The Covid-19 pandemic has highlighted the urgency of developing treatments and vaccines against emerging infections. The opportunity to relaunch the fight against antibiotic resistance. But for that, the speakers of the second round table of the symposium of Pharmaceuticals
on infectious diseases came to testify to the need to build a viable business model for manufacturers.
“If France has been proactive in the fight against antibiotic resistance with the establishment of a system for monitoring the consumption of antibiotics and associated resistance, it should have drawn the consequences earlier, poses the Dr Jean Carlet, honorary president of the Alliance against the development of multi-resistant bacteria, and president of the ministerial task force on the protection of the 2015 decrees, at the opening of the second round table of the colloquium of Pharmaceuticals dedicated to infectious diseases. But the Covid-19 crisis has made citizens aware of microbial transmission, and antibiotic resistance is now a subject we can talk about, ”he says with satisfaction. Still, the current business model, which correlates revenues to sales volumes, is not an incentive for industrial investment. “The problem of antibiotic resistance is to finance the development of new ones, of which we will do everything so that they are little used”, explains Pierre Dubois, professor of economics at the Toulouse School of Economics, who has thus observed for decades a drying up of the innovation pipeline in this sector.

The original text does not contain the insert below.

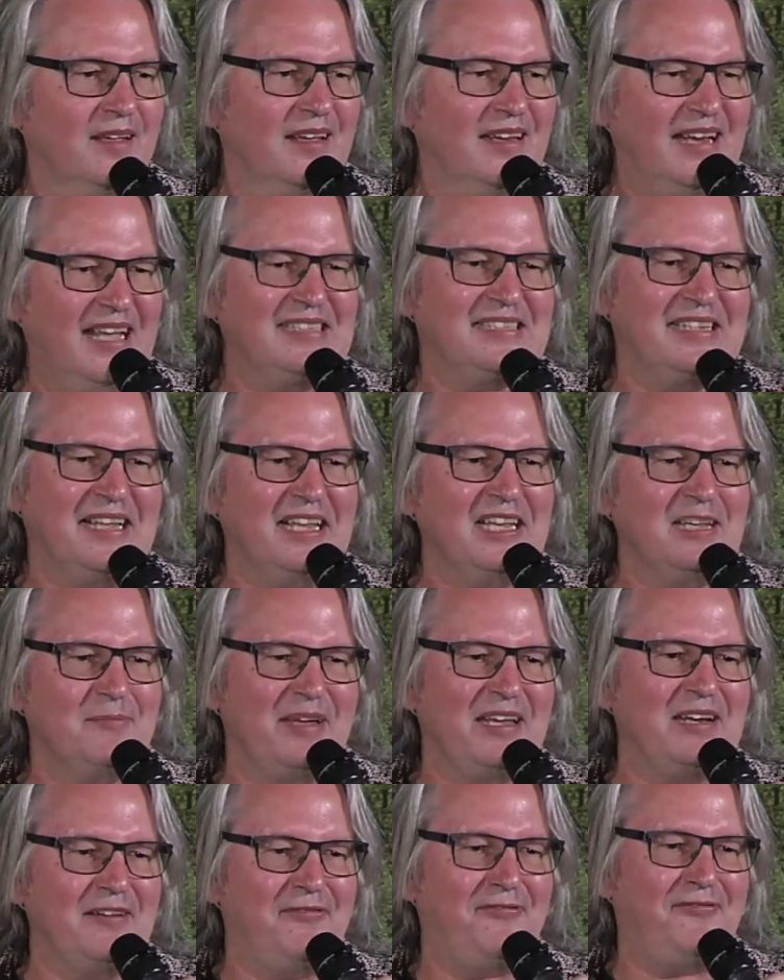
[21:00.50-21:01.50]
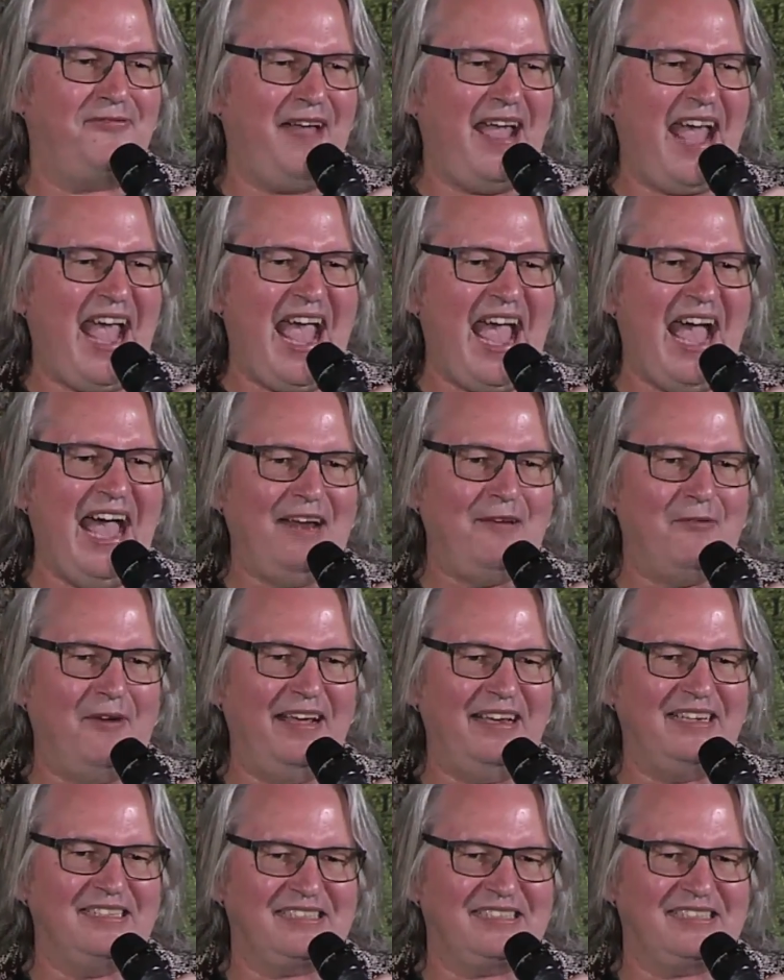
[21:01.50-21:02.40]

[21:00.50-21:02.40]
It has an element of fad, right?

Low prices, low quantities
Adapt business models
An Van Gerven, Director of the Hospital Division of Pfizer France, agrees with the need for innovation in the field. Pfizer has three plans to consider in its pipeline, the developments of which it wants to lead within five years. “The group is also forging specific alliances,” she says. The levers are those of the prevention of antibiotic resistance through the implementation of monitoring and diagnostic tools, the promotion of good use and the use of new economic models. “One of the solutions is to remove the link between income and the quantities of products sold,” asks Pierre Dubois. This is called the subscription model, independent of consumption. “It helps attract industrial investment, but it is expensive to implement,” he tempers. Another solution is on the market, that of the transfer of the exclusive patent rights of a newly approved antimicrobial to another product already in the portfolio of the manufacturer holding the MA or that of a third party, in any what a therapeutic area. Experiments that must prove their worth soon.